Stored data
+===+

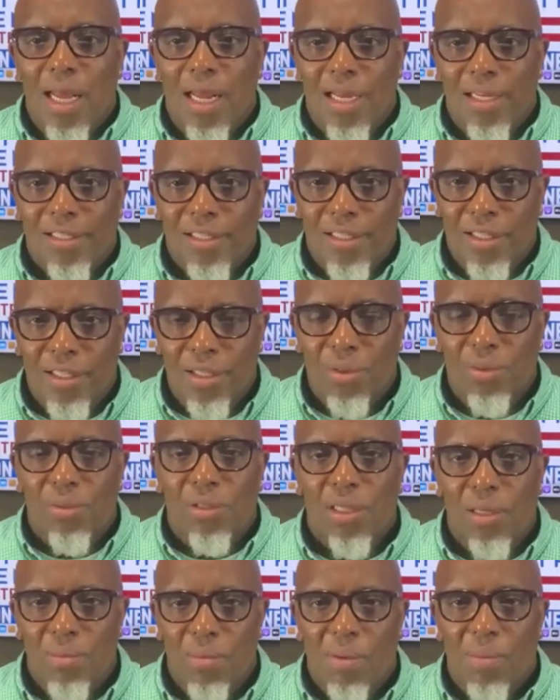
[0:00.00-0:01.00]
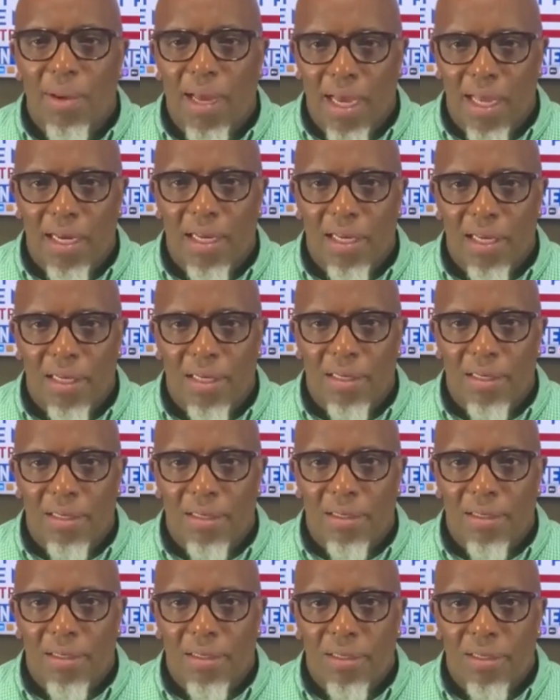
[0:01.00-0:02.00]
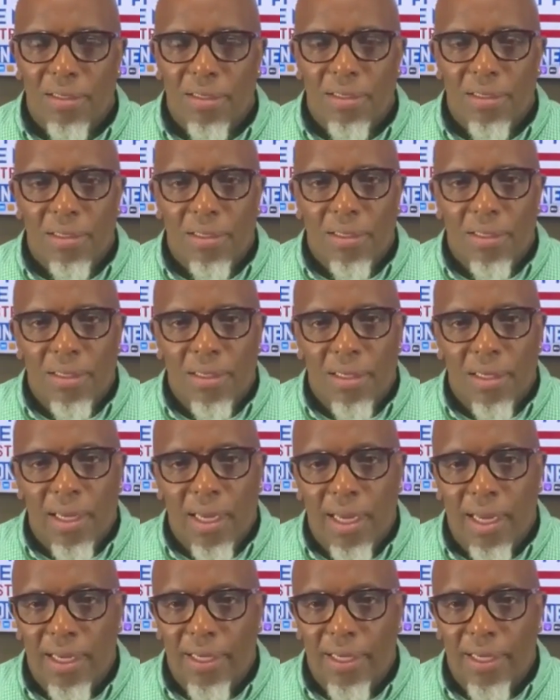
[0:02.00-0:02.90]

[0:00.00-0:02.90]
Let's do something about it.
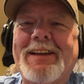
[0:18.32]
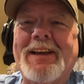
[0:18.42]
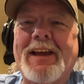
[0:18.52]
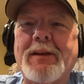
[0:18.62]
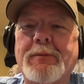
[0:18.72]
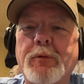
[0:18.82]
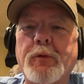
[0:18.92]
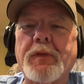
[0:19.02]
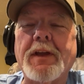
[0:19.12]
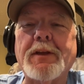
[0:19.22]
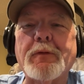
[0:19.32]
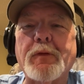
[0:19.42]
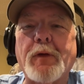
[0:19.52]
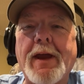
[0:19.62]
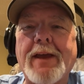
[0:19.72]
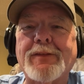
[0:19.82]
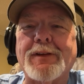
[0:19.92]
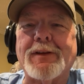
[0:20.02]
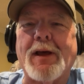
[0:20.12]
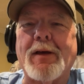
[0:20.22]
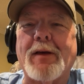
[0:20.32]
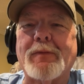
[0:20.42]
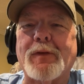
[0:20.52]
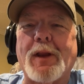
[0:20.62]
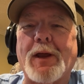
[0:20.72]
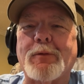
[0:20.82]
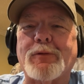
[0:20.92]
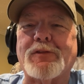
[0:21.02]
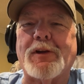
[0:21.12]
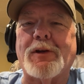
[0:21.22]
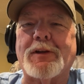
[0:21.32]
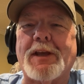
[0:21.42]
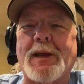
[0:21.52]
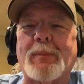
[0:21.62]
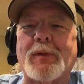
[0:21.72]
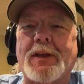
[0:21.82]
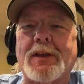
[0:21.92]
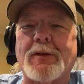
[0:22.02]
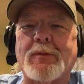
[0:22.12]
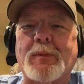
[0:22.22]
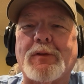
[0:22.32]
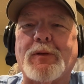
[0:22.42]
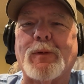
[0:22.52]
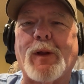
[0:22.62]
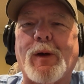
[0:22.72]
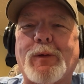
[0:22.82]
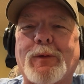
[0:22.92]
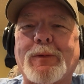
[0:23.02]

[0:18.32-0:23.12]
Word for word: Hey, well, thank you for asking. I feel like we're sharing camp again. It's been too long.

+===+

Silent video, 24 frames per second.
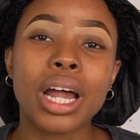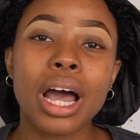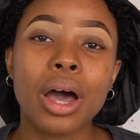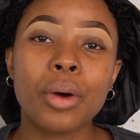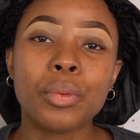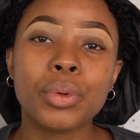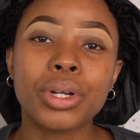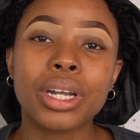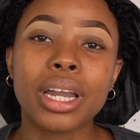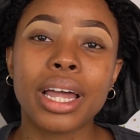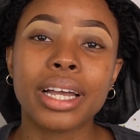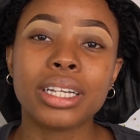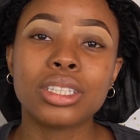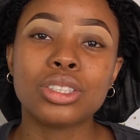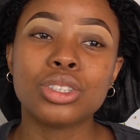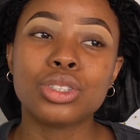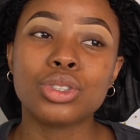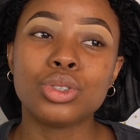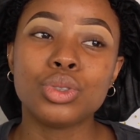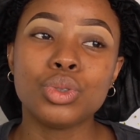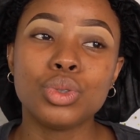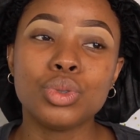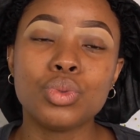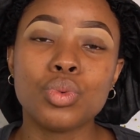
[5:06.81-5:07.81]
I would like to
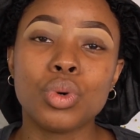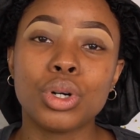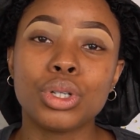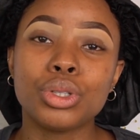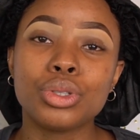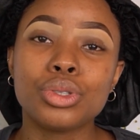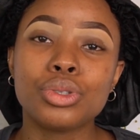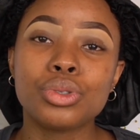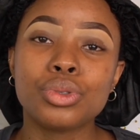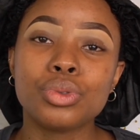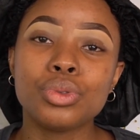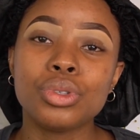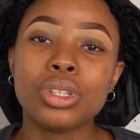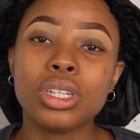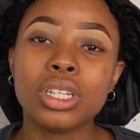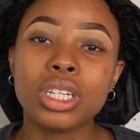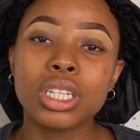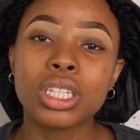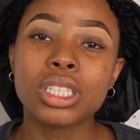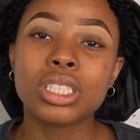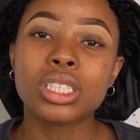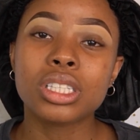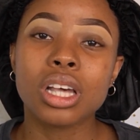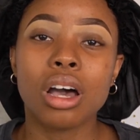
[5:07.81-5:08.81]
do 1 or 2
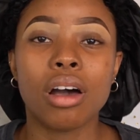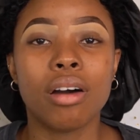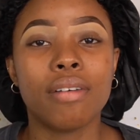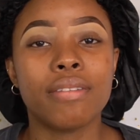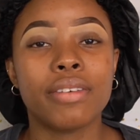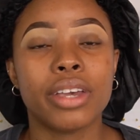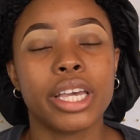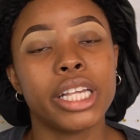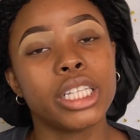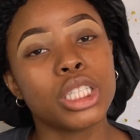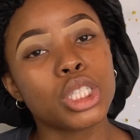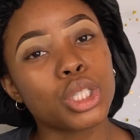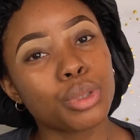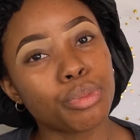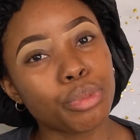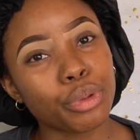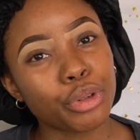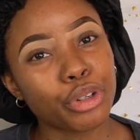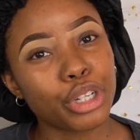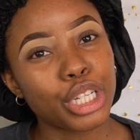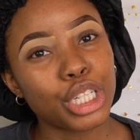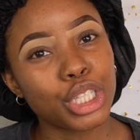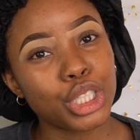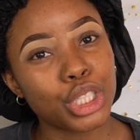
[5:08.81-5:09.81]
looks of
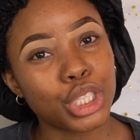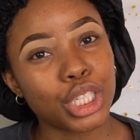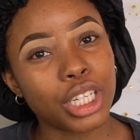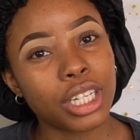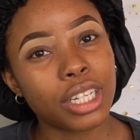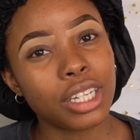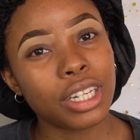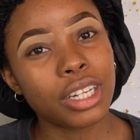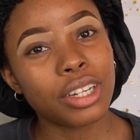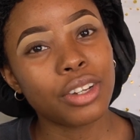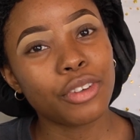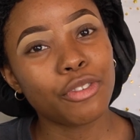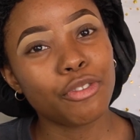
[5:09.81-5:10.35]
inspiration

+===+

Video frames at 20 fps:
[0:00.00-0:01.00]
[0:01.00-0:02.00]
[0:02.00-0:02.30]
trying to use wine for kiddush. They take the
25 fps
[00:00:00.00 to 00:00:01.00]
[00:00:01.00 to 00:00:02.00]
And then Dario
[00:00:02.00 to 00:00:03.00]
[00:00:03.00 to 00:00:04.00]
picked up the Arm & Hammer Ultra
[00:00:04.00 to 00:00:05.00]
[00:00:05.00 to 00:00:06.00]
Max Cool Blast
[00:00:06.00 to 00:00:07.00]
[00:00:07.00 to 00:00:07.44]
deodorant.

+===+

> _ABOUT THIS TASK_
Show the lines of the entries that include the string "frames", copying each in full.

> _ANSWER_
Silent video, 24 frames per second.
Video frames at 20 fps:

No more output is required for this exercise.